Task requirements -> Transcribe all the data below exactly, leaving its pictures out.

Dataset entries ->
┌────────
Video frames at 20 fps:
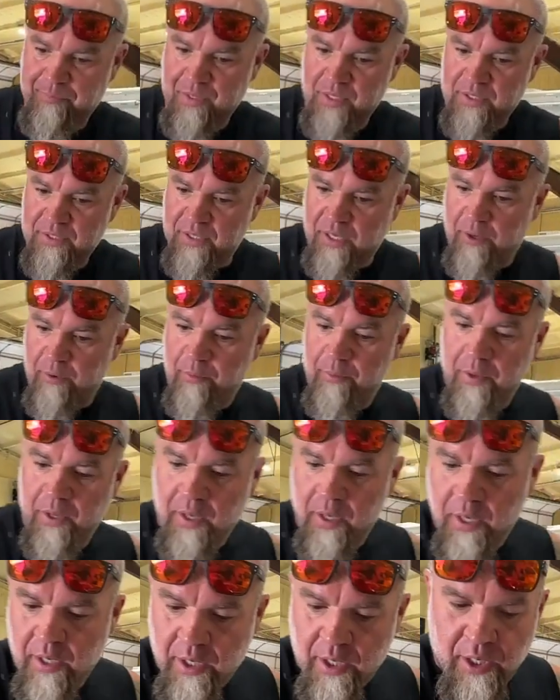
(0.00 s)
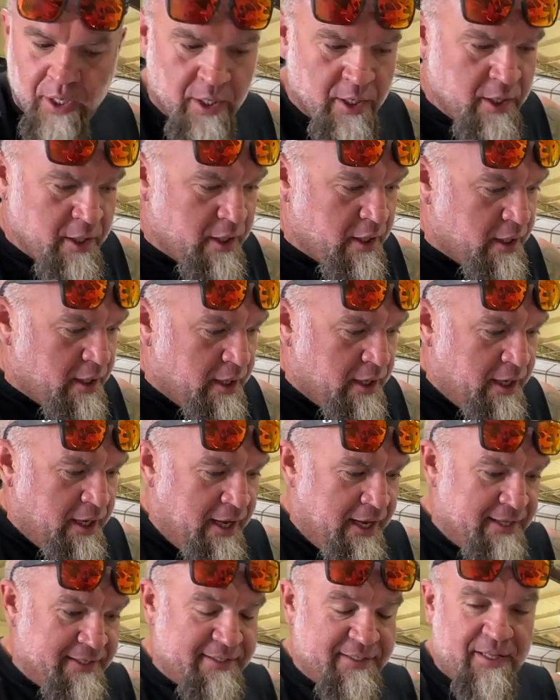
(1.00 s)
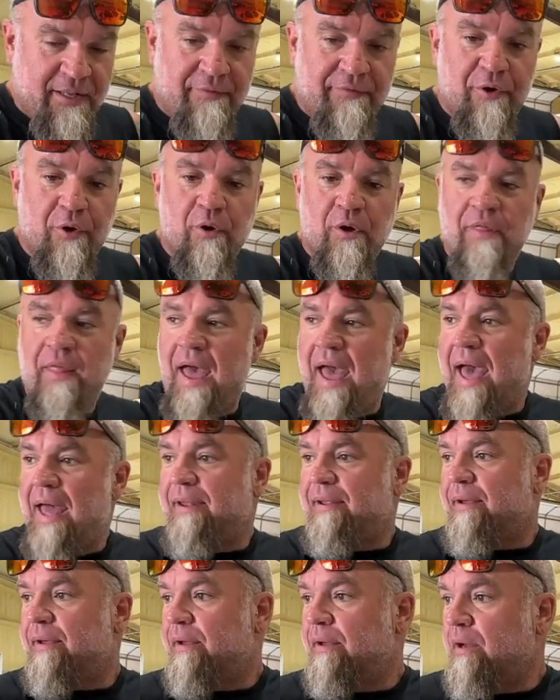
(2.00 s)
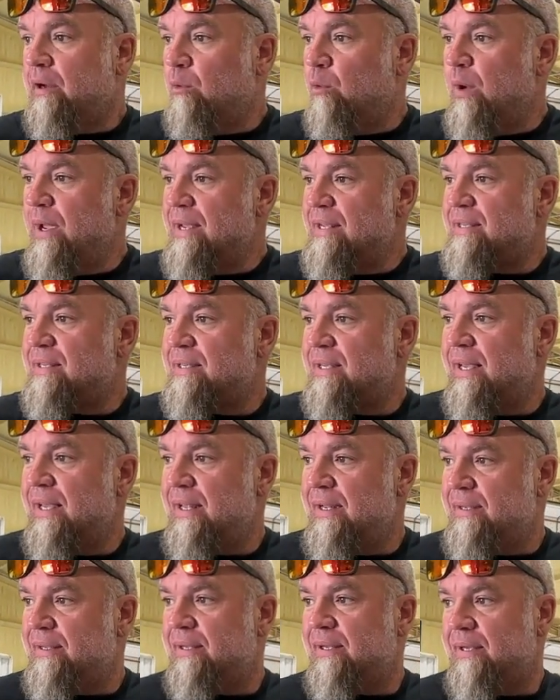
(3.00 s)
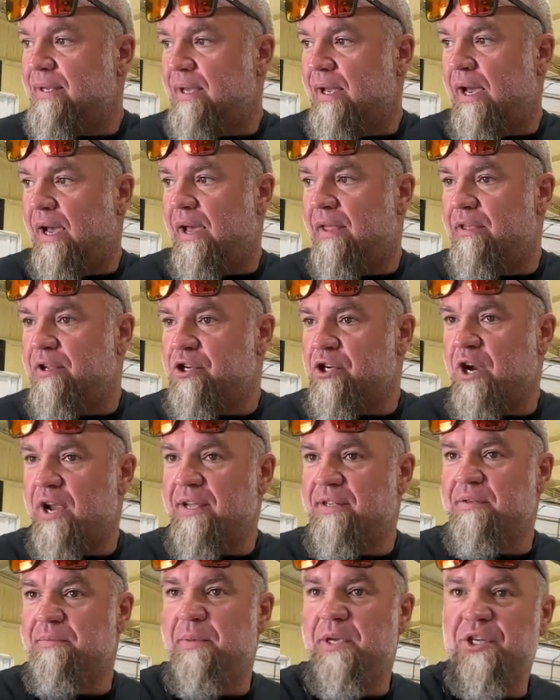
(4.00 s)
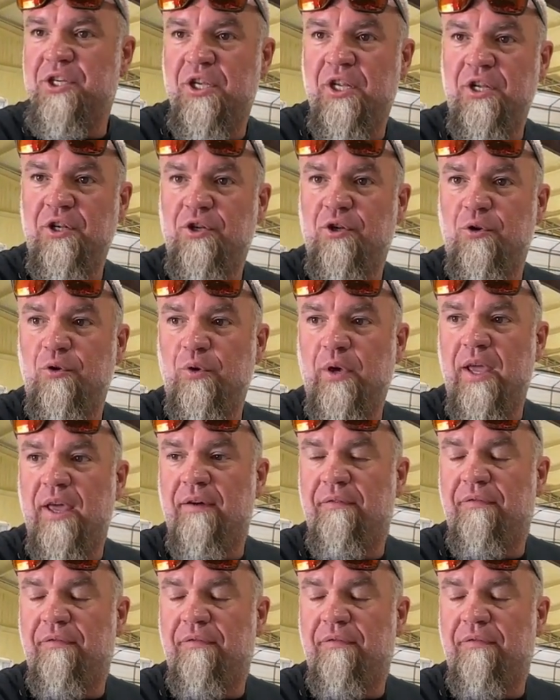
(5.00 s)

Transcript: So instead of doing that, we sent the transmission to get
└────────
Response box ->
Video frames at 20 fps:
(0.00 s)
(1.00 s)
(2.00 s)
(3.00 s)
(4.00 s)
(5.00 s)

Transcript: So instead of doing that, we sent the transmission to get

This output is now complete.